Smart management and maintainance of multiple production sites is essential for global manufacturers and suppliers to reach both existing and emerging markets. Optimal performance of these networks requires keen efficiency, due diligence, and cost reduction. Biomanufacturers are taking a close look at their facilities when developing strategies for reducing time to clinic and decreasing the cost of operations, including labor, energy, raw materials and supplies, and other resources. The Managing Manufacturing Networks track of the BioProcess International Conference and Exhibition will include sessions (see box below) highlighting the technology, innovation, and strategic business approaches to optimize performance of current operations and prepare new facilities to meet future technological challenges.
Modernizing Facilities with New Process Technologies
How much and when to invest in novel technology certainly depends on the unique needs of each company. Biomanufacturers should determine how the new technology will be compatible with existing systems. Traditionally, biomanufacturers ensured control over their products and processes by fully integrating production at one site. However, the business practice of outsourcing at least part of well characterized processes is now widespread, leaving companies to focus on developing new clinical and preclinical-phase products.
BPI CONFERENCE SESSIONS
Tuesday, 21 September 2010
7:55 AM–11:45 AM: Leveraging Your Assets: How Do We Reconcile the Installed Base with Current Technologies and Demand?

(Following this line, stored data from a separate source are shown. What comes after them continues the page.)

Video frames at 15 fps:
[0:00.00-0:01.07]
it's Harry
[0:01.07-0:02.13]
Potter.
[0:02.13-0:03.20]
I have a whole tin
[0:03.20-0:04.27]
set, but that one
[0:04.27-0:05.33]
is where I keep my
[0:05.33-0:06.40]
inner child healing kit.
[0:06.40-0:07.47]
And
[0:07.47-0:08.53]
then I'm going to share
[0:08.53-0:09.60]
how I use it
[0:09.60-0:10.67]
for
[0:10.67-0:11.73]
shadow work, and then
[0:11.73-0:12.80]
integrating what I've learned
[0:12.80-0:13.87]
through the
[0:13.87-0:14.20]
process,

1:45 PM–3:30 PM: Smart Flexibility in Facilities
Wednesday, 22 September 2010
8:00 AM–11:30 AM: The Future of Manufacturing Networks and Facilities
At smaller scales, testing materials may be produced in environments based primarily on single-use systems. The flexibility and cost advantages of disposable components in upstream, downstream, and fill–finish operations are well known. However, implementation of small-footprint single-use systems has ushered in next-generation multiproduct facilities. These sites are beginning to take advantage of implementing not only single-use components, but entire unit operations. At the BioProcess International Conference, the design, operation, and qualification of such highly disposable facilities will be discussed as part of the Managing Manufacturing Networks track.

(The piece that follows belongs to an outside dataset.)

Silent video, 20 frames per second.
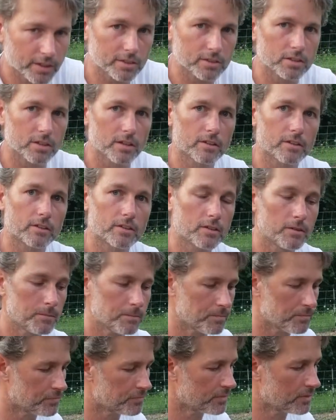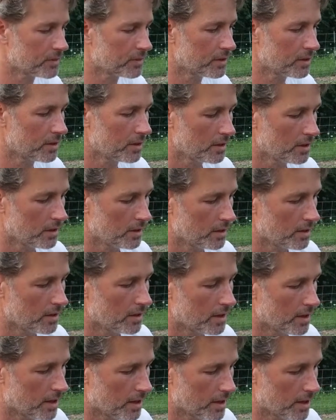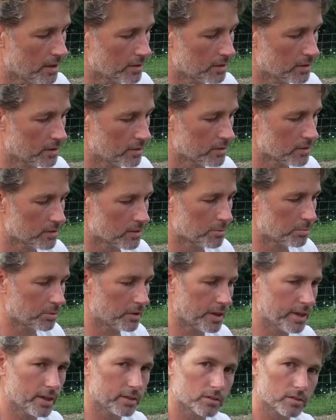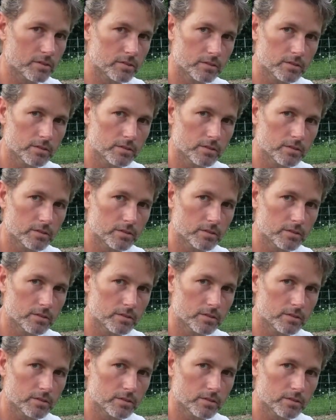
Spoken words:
other, and the plant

Innovation: A key element in keeping on top of the state of technology and keen strategic business models is knowing how to use current resources to your advantage. Günter Jagschies (senior director of strategic customer relations at GE Healthcare Life Sciences) will speak on “Leveraging Innovation to Achieve Successful Strategies for the Biotech Business” (Wednesday, 8:45 AM). He will review the technology, financial, and business resources that biomanufacturers can use to better manage their facilities.
Process Simulation: Process models (both real-time and batch-simulation models) provide a means of evaluating the various factors of a process and allow users to adjust a range of parameters according to the needs of a specific product. Process simulation is an effective tool for upgrading facilities to make high-titer processes and is often implemented during process development to establish correlations between process adjustments to cost and cycle time.

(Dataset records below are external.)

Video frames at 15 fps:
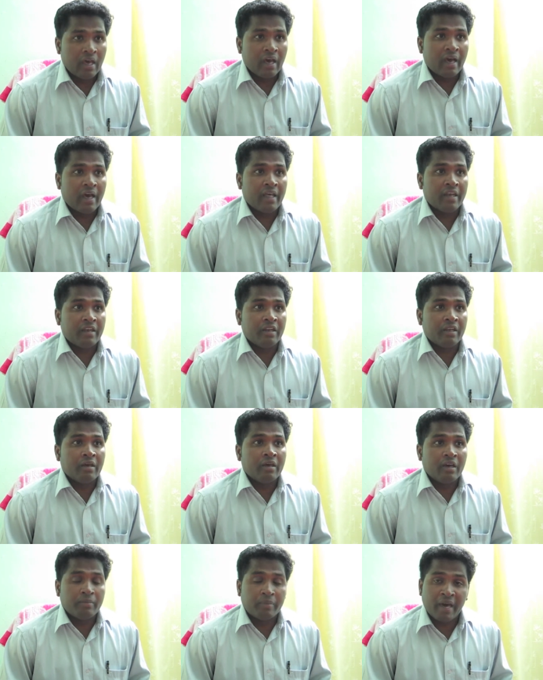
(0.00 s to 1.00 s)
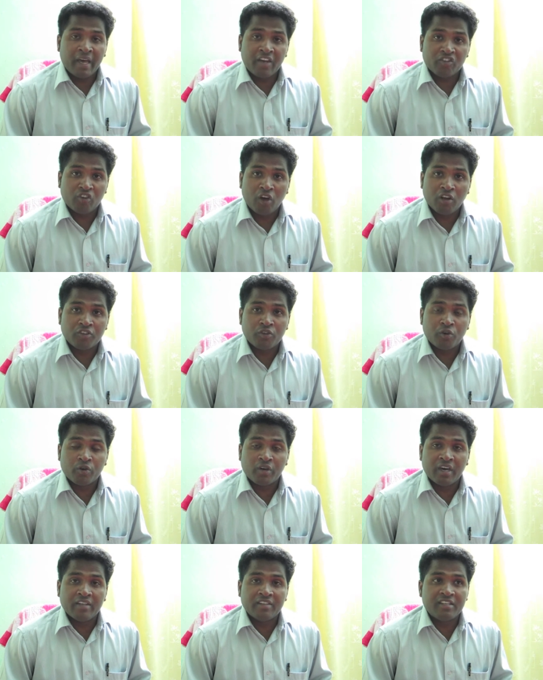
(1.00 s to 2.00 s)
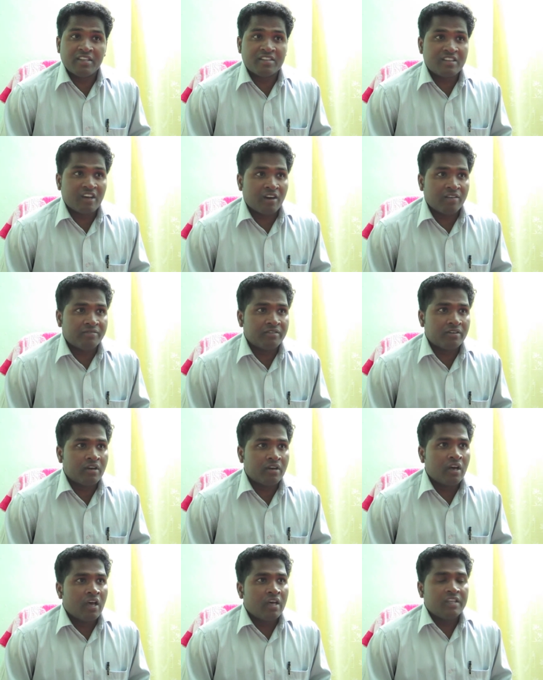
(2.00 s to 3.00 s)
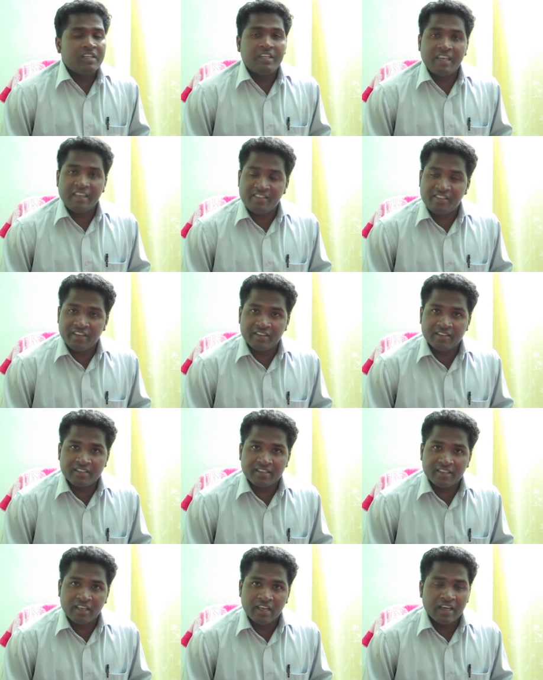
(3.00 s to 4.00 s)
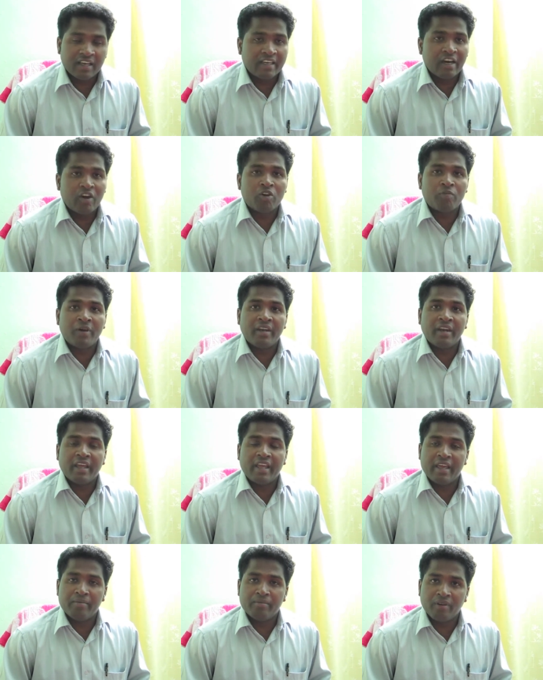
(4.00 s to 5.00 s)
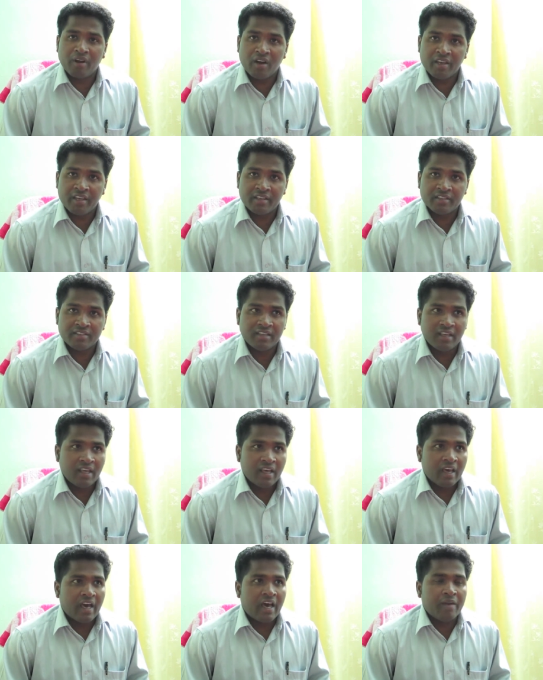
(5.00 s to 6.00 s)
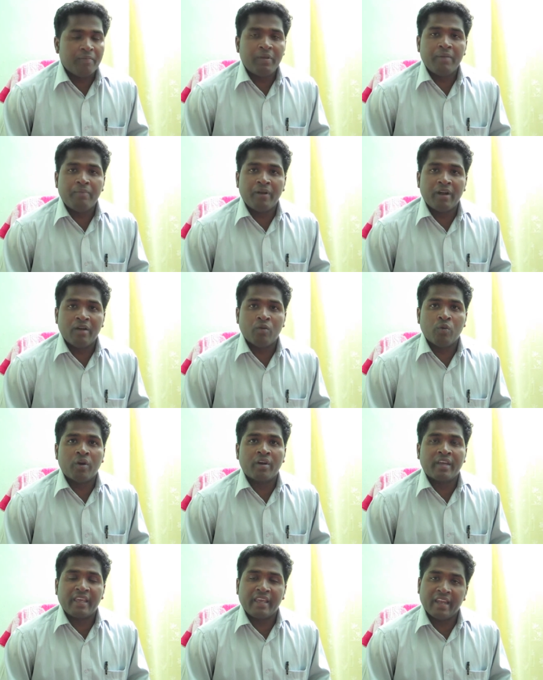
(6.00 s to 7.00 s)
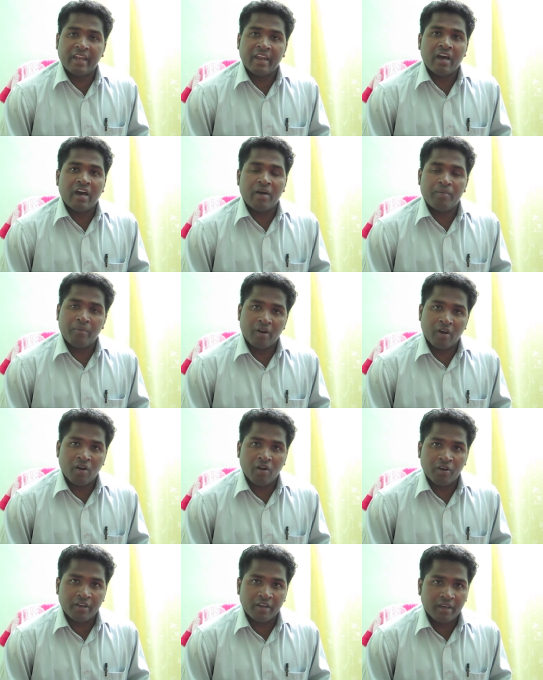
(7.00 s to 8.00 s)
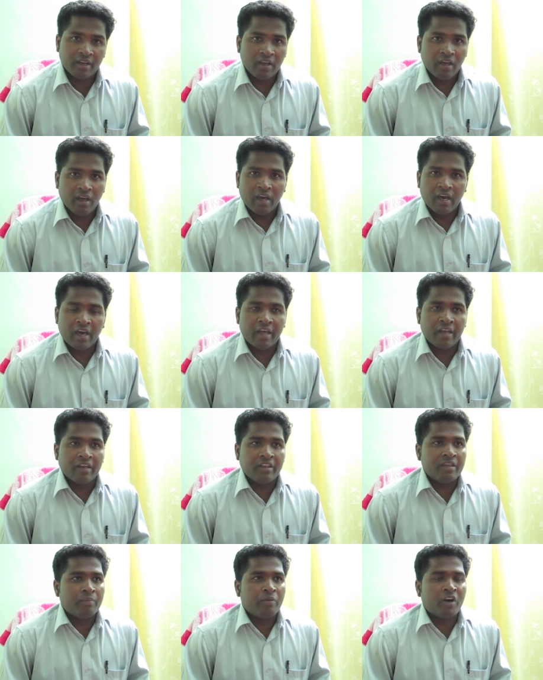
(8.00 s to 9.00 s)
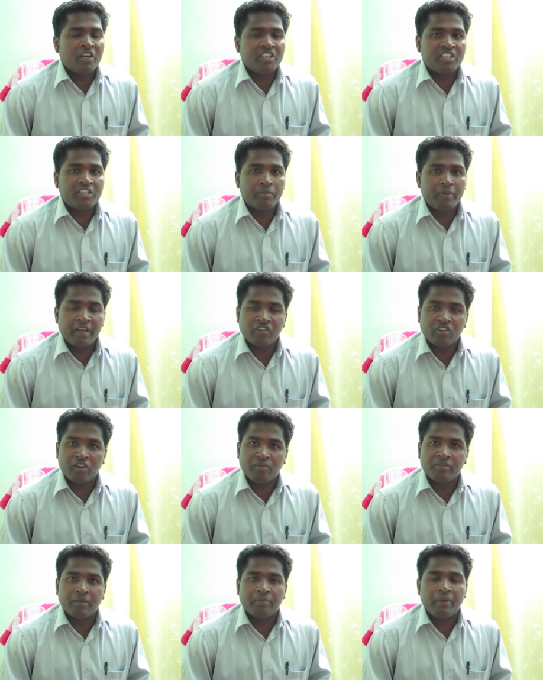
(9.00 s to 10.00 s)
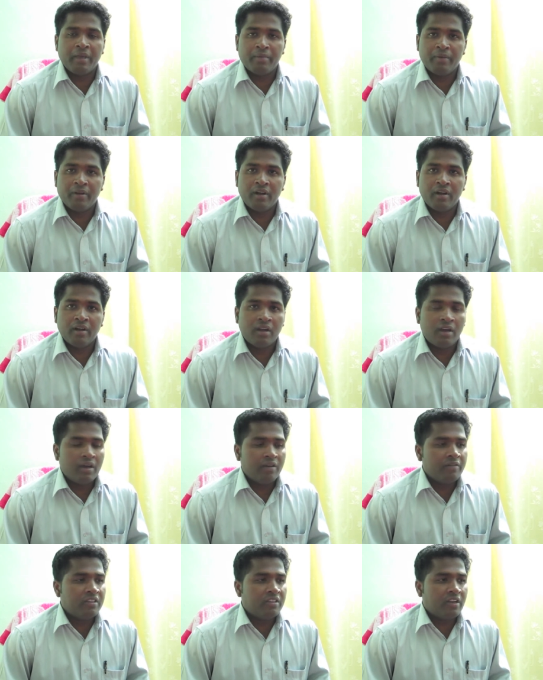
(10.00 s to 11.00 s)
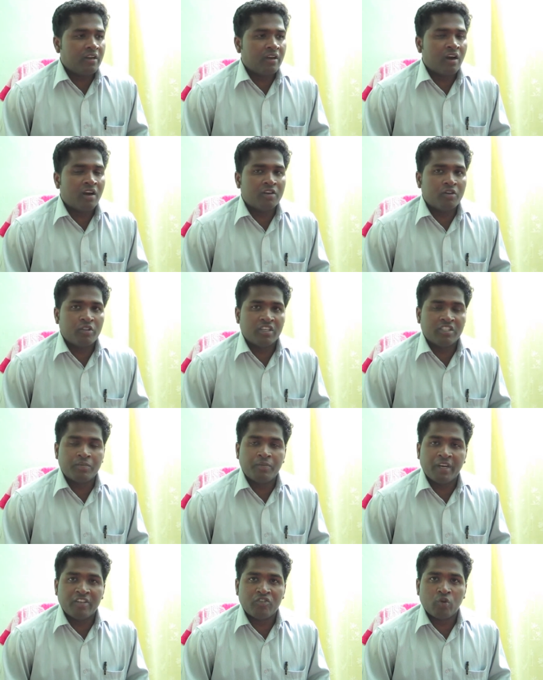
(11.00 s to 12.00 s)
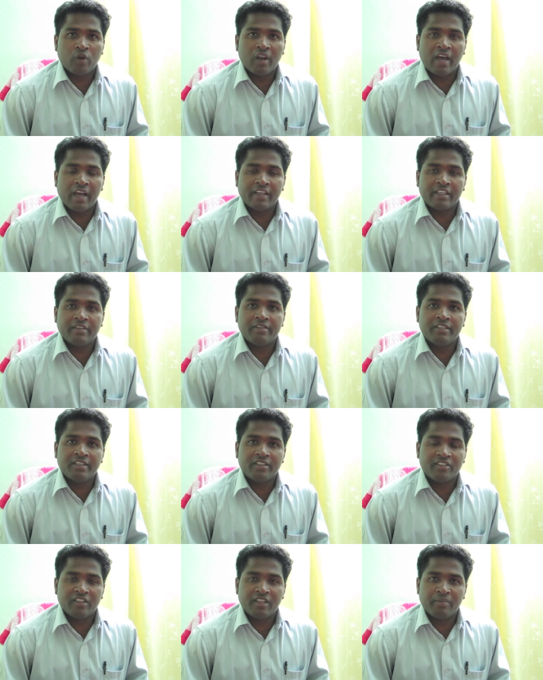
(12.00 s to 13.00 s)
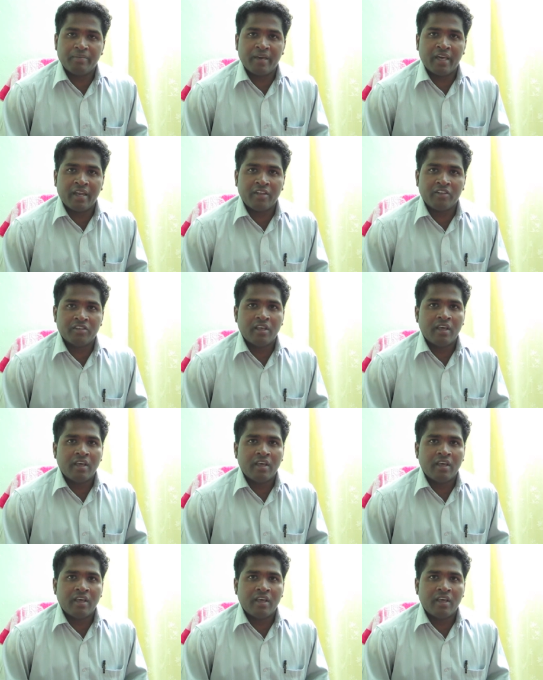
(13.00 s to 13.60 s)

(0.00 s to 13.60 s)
And parish also consists of teachers, government employees, and people working in abroad. And the participation of the people with regard to the spiritual activities in the parish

Interest in process simulation has grown thanks to the industry’s greater emphasis on efficiency, better understanding of process parameters, and application of process knowledge to reduce the likelihood of bottlenecks. Ian Gosling (principal at ChemSim LLC) will present a discussion titled “How Process Simulation is used in Biogen Idec to Optimize Manufacturing Processes” (Tuesday, 11:15 AM). He told me he has watched the industry’s adoption of process simulation change, especially during the past five years.
“I attended a BPI Conference in 2005 where process simulation was discussed,” says Gosling. “Although the conclusions about process simulation are still the same, because companies want to control costs and benefit from flexible approaches to manufacturing, simulation can help them get the most from their investment. People are looking at process simulation to get a better idea of how much protein they can get and how they can use facilities to get multiple products. That has been increasing slowly over the past five years.”
As Gosling observes, process simulation is used at different phases of product development. He says his initial work was optimizing clean-in-place skids to streamline their use. Recently, he used modeling for concept studies. For this application, one issue is the increasing titers of monoclonal antibodies (M Abs). Titers have become much higher, so now you can use smaller bioreactors, or — if you have a large bioreactor already — you can produce multiple products faster than you could in the past.
“In this case, process simulation is used to remove bottlenecks,” says Gosling. For example, a purification process with a capacity of 5 g/L can become problematic because it requires large buffer volumes. To help address this problem, people have discussed the use of buffer concentrates.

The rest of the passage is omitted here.